• [EXERCISE MATERIALS]:
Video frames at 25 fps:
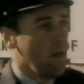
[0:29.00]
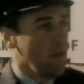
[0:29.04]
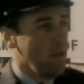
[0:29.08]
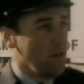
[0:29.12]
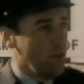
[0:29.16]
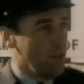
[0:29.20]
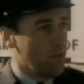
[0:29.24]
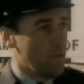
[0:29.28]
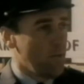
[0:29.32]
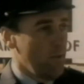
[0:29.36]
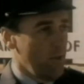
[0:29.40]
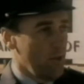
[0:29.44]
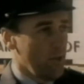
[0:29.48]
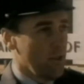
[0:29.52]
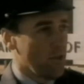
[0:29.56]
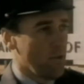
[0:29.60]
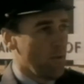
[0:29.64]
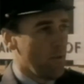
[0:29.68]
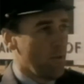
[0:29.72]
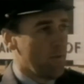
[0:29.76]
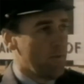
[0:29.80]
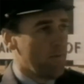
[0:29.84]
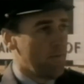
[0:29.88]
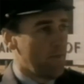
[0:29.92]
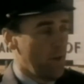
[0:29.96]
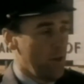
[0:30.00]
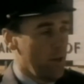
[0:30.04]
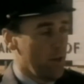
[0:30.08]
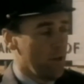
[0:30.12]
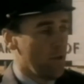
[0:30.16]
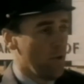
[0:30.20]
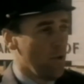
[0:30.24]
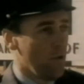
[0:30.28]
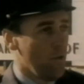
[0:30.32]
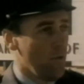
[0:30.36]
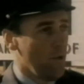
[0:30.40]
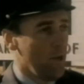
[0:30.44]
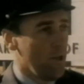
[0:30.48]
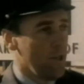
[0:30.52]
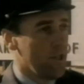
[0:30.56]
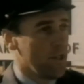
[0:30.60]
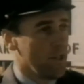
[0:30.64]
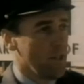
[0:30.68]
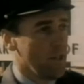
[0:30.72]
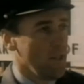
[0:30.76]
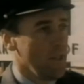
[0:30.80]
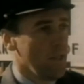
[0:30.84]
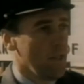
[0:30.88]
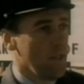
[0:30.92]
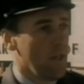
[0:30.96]
Yes, we think there's a fairly good
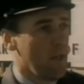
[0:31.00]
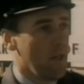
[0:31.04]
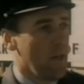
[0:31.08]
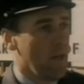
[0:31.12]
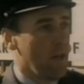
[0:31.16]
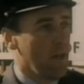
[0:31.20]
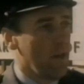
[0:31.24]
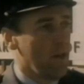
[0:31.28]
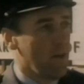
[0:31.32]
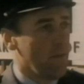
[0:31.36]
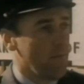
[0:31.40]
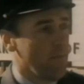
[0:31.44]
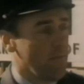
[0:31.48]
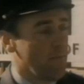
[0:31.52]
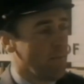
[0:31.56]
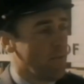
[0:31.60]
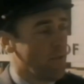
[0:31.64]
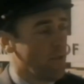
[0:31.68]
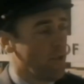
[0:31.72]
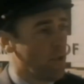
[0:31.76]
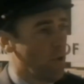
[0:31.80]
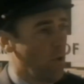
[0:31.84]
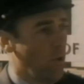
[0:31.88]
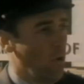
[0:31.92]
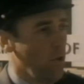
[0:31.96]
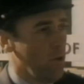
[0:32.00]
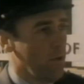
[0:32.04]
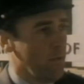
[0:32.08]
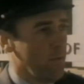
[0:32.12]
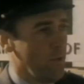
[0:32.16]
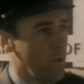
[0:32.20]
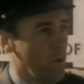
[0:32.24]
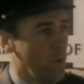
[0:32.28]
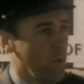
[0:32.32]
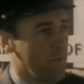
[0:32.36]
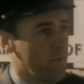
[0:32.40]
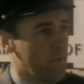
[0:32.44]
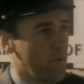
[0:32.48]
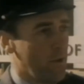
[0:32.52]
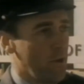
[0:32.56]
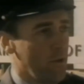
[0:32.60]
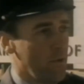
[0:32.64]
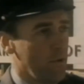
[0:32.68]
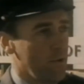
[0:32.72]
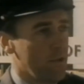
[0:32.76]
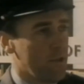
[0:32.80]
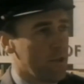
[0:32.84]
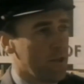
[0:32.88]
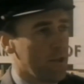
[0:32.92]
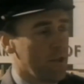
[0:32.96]
reason to call them
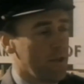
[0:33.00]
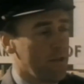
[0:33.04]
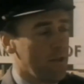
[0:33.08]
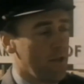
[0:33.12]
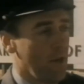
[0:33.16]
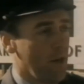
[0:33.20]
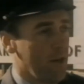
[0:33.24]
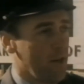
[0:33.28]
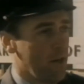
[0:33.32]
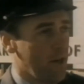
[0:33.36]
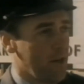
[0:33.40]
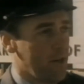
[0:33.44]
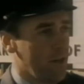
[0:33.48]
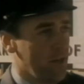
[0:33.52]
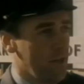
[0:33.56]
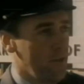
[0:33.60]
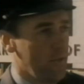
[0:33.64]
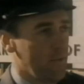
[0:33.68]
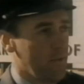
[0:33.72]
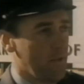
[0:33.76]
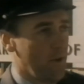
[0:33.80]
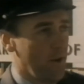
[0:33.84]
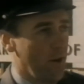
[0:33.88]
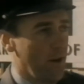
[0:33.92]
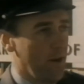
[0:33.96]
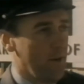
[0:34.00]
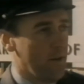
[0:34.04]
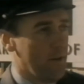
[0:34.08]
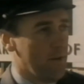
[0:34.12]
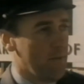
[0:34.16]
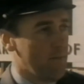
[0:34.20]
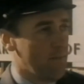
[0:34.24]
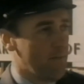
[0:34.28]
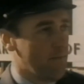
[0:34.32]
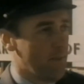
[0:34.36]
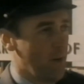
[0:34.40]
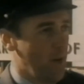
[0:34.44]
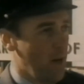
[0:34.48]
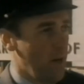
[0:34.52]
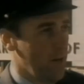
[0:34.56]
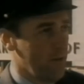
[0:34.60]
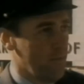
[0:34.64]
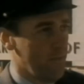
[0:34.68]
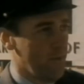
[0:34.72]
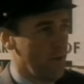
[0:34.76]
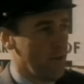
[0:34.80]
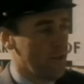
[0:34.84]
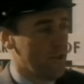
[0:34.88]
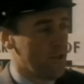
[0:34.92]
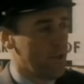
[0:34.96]
UFOs. The unidentified part
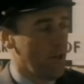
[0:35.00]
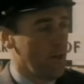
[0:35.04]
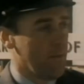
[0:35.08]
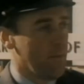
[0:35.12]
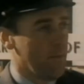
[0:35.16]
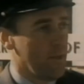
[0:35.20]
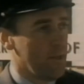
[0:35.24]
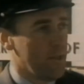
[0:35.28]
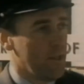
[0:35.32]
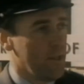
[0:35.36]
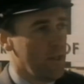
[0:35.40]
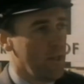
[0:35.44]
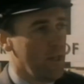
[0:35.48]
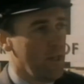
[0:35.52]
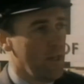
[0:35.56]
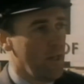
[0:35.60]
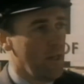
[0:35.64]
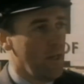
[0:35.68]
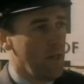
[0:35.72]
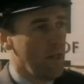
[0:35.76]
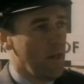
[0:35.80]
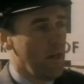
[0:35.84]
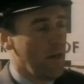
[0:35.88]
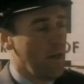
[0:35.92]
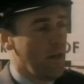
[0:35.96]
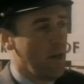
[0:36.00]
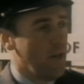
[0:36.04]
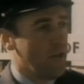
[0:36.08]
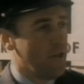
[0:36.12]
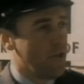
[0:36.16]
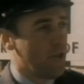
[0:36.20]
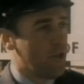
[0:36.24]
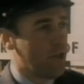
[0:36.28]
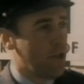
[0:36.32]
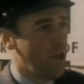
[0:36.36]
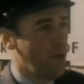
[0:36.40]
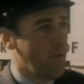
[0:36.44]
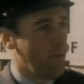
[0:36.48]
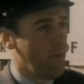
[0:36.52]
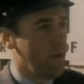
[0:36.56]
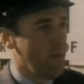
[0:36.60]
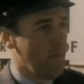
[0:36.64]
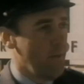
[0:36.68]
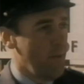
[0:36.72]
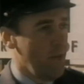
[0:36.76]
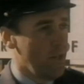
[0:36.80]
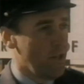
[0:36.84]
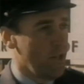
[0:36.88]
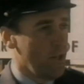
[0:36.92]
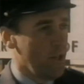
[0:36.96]
of that statement is assuming
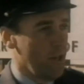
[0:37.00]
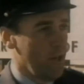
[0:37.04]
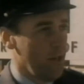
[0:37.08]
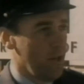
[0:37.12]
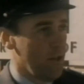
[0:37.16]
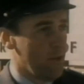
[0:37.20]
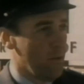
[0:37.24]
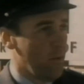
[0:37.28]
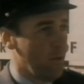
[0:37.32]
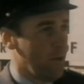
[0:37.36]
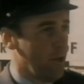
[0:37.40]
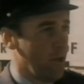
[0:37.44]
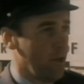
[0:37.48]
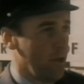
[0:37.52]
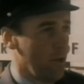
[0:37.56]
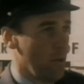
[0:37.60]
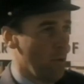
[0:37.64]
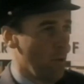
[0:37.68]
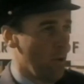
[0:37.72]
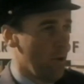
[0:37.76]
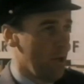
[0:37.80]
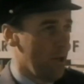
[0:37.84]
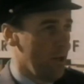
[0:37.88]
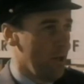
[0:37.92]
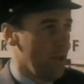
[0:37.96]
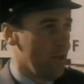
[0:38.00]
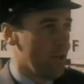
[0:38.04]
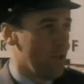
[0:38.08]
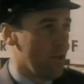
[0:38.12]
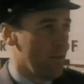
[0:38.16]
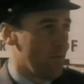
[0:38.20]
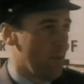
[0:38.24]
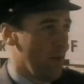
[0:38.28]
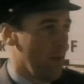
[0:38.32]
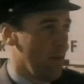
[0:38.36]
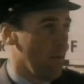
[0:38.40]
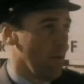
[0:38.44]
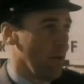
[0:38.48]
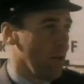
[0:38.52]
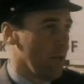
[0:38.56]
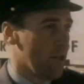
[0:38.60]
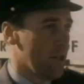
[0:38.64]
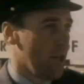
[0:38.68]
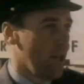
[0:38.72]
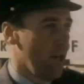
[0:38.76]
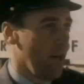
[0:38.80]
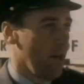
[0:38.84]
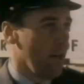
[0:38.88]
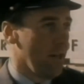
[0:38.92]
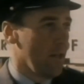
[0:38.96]
immediately that we don't know what it is that people are
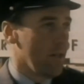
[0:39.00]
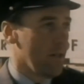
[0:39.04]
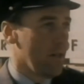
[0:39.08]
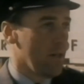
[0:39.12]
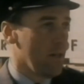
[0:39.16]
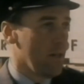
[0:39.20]
seeing.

• [ACTIVITY]:
Without the pictures, transcribe the listing exactly as it stands.

• [EXERCISE SOLUTION]:
Video frames at 25 fps:
[0:29.00]
[0:29.04]
[0:29.08]
[0:29.12]
[0:29.16]
[0:29.20]
[0:29.24]
[0:29.28]
[0:29.32]
[0:29.36]
[0:29.40]
[0:29.44]
[0:29.48]
[0:29.52]
[0:29.56]
[0:29.60]
[0:29.64]
[0:29.68]
[0:29.72]
[0:29.76]
[0:29.80]
[0:29.84]
[0:29.88]
[0:29.92]
[0:29.96]
[0:30.00]
[0:30.04]
[0:30.08]
[0:30.12]
[0:30.16]
[0:30.20]
[0:30.24]
[0:30.28]
[0:30.32]
[0:30.36]
[0:30.40]
[0:30.44]
[0:30.48]
[0:30.52]
[0:30.56]
[0:30.60]
[0:30.64]
[0:30.68]
[0:30.72]
[0:30.76]
[0:30.80]
[0:30.84]
[0:30.88]
[0:30.92]
[0:30.96]
Yes, we think there's a fairly good
[0:31.00]
[0:31.04]
[0:31.08]
[0:31.12]
[0:31.16]
[0:31.20]
[0:31.24]
[0:31.28]
[0:31.32]
[0:31.36]
[0:31.40]
[0:31.44]
[0:31.48]
[0:31.52]
[0:31.56]
[0:31.60]
[0:31.64]
[0:31.68]
[0:31.72]
[0:31.76]
[0:31.80]
[0:31.84]
[0:31.88]
[0:31.92]
[0:31.96]
[0:32.00]
[0:32.04]
[0:32.08]
[0:32.12]
[0:32.16]
[0:32.20]
[0:32.24]
[0:32.28]
[0:32.32]
[0:32.36]
[0:32.40]
[0:32.44]
[0:32.48]
[0:32.52]
[0:32.56]
[0:32.60]
[0:32.64]
[0:32.68]
[0:32.72]
[0:32.76]
[0:32.80]
[0:32.84]
[0:32.88]
[0:32.92]
[0:32.96]
reason to call them
[0:33.00]
[0:33.04]
[0:33.08]
[0:33.12]
[0:33.16]
[0:33.20]
[0:33.24]
[0:33.28]
[0:33.32]
[0:33.36]
[0:33.40]
[0:33.44]
[0:33.48]
[0:33.52]
[0:33.56]
[0:33.60]
[0:33.64]
[0:33.68]
[0:33.72]
[0:33.76]
[0:33.80]
[0:33.84]
[0:33.88]
[0:33.92]
[0:33.96]
[0:34.00]
[0:34.04]
[0:34.08]
[0:34.12]
[0:34.16]
[0:34.20]
[0:34.24]
[0:34.28]
[0:34.32]
[0:34.36]
[0:34.40]
[0:34.44]
[0:34.48]
[0:34.52]
[0:34.56]
[0:34.60]
[0:34.64]
[0:34.68]
[0:34.72]
[0:34.76]
[0:34.80]
[0:34.84]
[0:34.88]
[0:34.92]
[0:34.96]
UFOs. The unidentified part
[0:35.00]
[0:35.04]
[0:35.08]
[0:35.12]
[0:35.16]
[0:35.20]
[0:35.24]
[0:35.28]
[0:35.32]
[0:35.36]
[0:35.40]
[0:35.44]
[0:35.48]
[0:35.52]
[0:35.56]
[0:35.60]
[0:35.64]
[0:35.68]
[0:35.72]
[0:35.76]
[0:35.80]
[0:35.84]
[0:35.88]
[0:35.92]
[0:35.96]
[0:36.00]
[0:36.04]
[0:36.08]
[0:36.12]
[0:36.16]
[0:36.20]
[0:36.24]
[0:36.28]
[0:36.32]
[0:36.36]
[0:36.40]
[0:36.44]
[0:36.48]
[0:36.52]
[0:36.56]
[0:36.60]
[0:36.64]
[0:36.68]
[0:36.72]
[0:36.76]
[0:36.80]
[0:36.84]
[0:36.88]
[0:36.92]
[0:36.96]
of that statement is assuming
[0:37.00]
[0:37.04]
[0:37.08]
[0:37.12]
[0:37.16]
[0:37.20]
[0:37.24]
[0:37.28]
[0:37.32]
[0:37.36]
[0:37.40]
[0:37.44]
[0:37.48]
[0:37.52]
[0:37.56]
[0:37.60]
[0:37.64]
[0:37.68]
[0:37.72]
[0:37.76]
[0:37.80]
[0:37.84]
[0:37.88]
[0:37.92]
[0:37.96]
[0:38.00]
[0:38.04]
[0:38.08]
[0:38.12]
[0:38.16]
[0:38.20]
[0:38.24]
[0:38.28]
[0:38.32]
[0:38.36]
[0:38.40]
[0:38.44]
[0:38.48]
[0:38.52]
[0:38.56]
[0:38.60]
[0:38.64]
[0:38.68]
[0:38.72]
[0:38.76]
[0:38.80]
[0:38.84]
[0:38.88]
[0:38.92]
[0:38.96]
immediately that we don't know what it is that people are
[0:39.00]
[0:39.04]
[0:39.08]
[0:39.12]
[0:39.16]
[0:39.20]
seeing.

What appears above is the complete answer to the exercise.